A New Theatre But Where’s The Fringe?
So there’s going to be a spiffy new 900-seat theatre beside Tower Bridge from Nicholas Hytner and Nick Starr, who oversaw 12 years of artistic and commercial success at the National, running the show. It’ll be the flagship home for the London Theatre Company and will operate entirely on a commercial basis with no subsidies or grants.
All of which is terrific news; London has the finest theatre in the world, but too many West End theatres are still cramped and insanely expensive, which is why I mainly go to fringe, where the material is more challenging and rare revivals pop up.

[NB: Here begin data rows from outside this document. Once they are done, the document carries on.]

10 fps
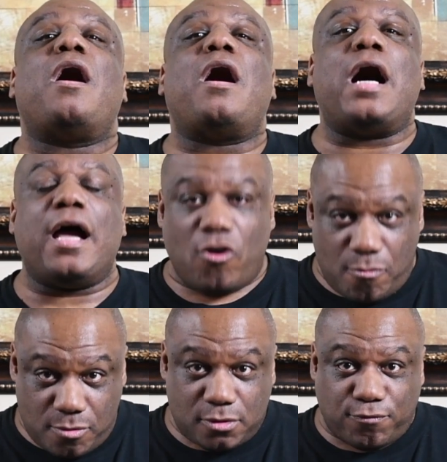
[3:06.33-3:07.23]
I
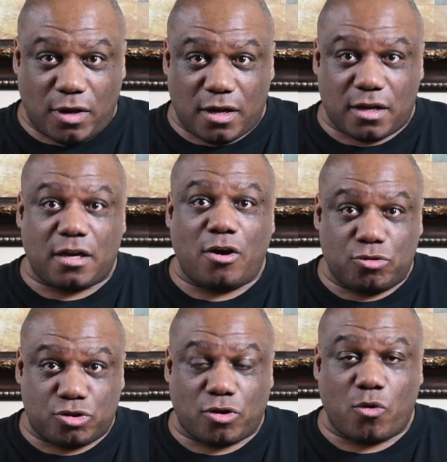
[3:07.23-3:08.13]
almost flunked
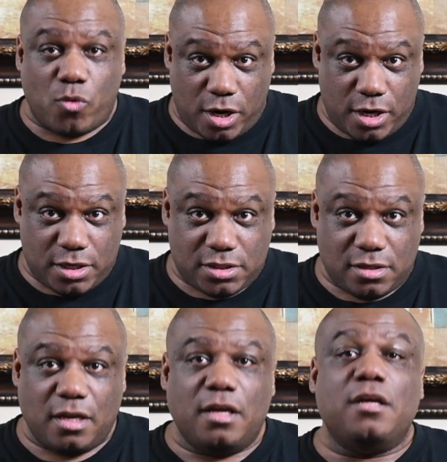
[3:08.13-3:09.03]
culture awareness.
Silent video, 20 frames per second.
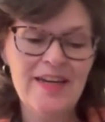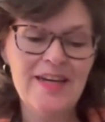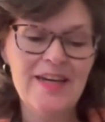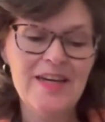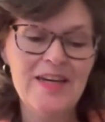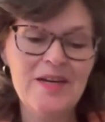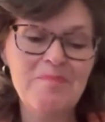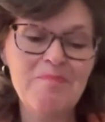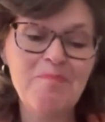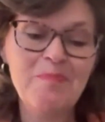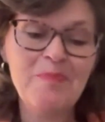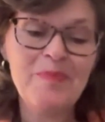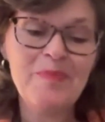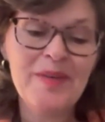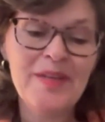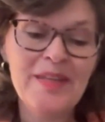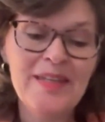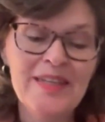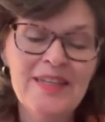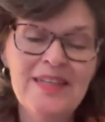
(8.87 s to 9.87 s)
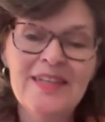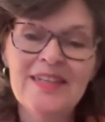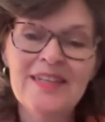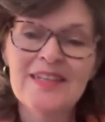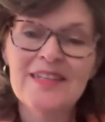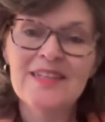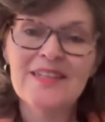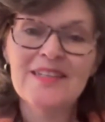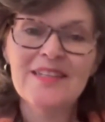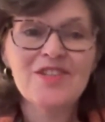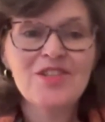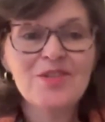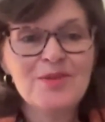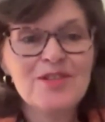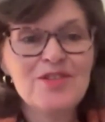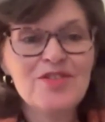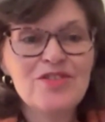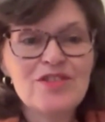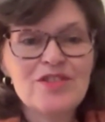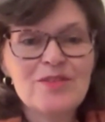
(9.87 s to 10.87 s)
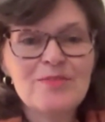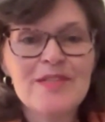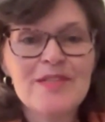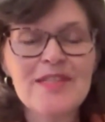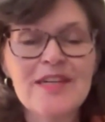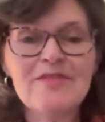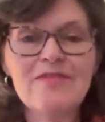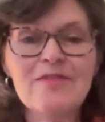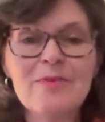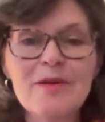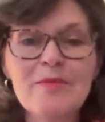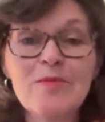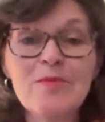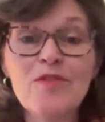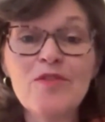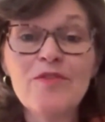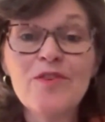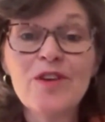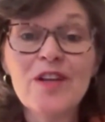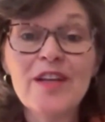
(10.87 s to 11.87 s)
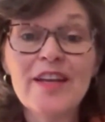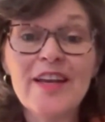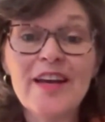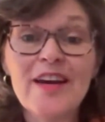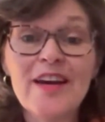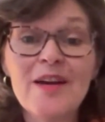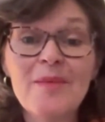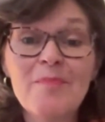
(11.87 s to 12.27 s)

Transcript: So to introduce myself a bit more fully,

But fringe has radically altered in the last few years, all but disappearing from North London, where there used to be dozens of venues, and as pubs shut so they lose the rooms that host plays.
The Finborough, owner of one of the smallest stages I’ve ever been seated in front of, is quite capable of conjuring miracles on its miniscule platform, and the Southwark Playhouse has become a powerhouse of beautifully produced shows. But some fringe venues have been greedily monetised so that the Almeida, the Menier and the Donmar now rely on corporate membership packages, meaning if you’re a disinterested sponsor you’ll get a seat but if you’re a resident you won’t. Don’t mention those chimerical £10 Monday seats either; after literally hundreds of applications I’ve never been able to snag one.
So, big new flagship theatre = good. But better still is the news that Hytner & co plan to seed a raft of smaller new venues with the revenue. Now that’s a cause for celebration.